- **What you are asked to do**: A verbatim copy of all the data is required, minus any images.
- - - - - - -
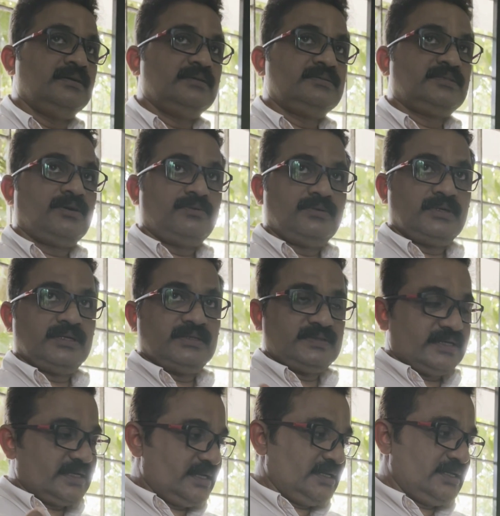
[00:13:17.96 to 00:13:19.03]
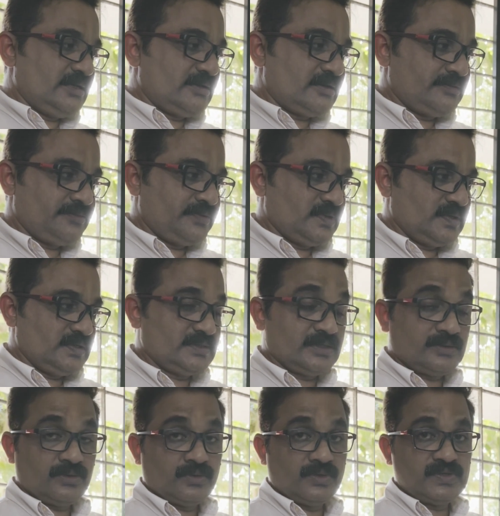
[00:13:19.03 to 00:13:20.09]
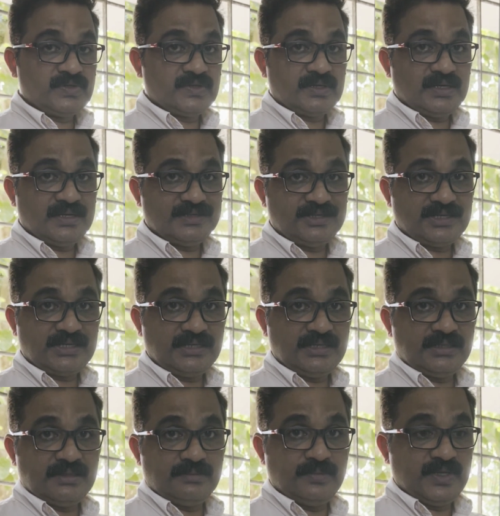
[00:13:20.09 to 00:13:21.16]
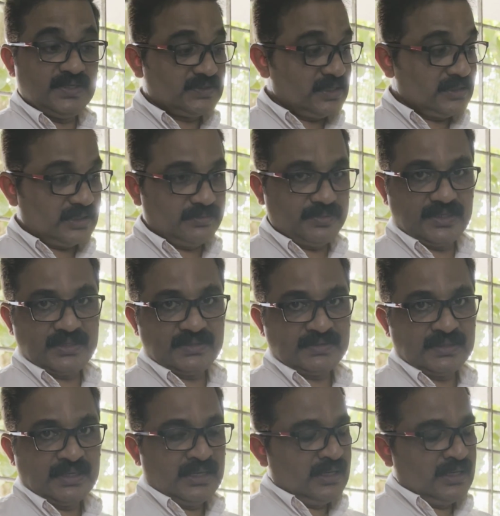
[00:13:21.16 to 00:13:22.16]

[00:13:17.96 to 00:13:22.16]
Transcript: sound is again a rough, it's a coarse, leathery, basal crepitus.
- - - - - - -
- **Result of this exercise**:
[00:13:17.96 to 00:13:19.03]
[00:13:19.03 to 00:13:20.09]
[00:13:20.09 to 00:13:21.16]
[00:13:21.16 to 00:13:22.16]

[00:13:17.96 to 00:13:22.16]
Transcript: sound is again a rough, it's a coarse, leathery, basal crepitus.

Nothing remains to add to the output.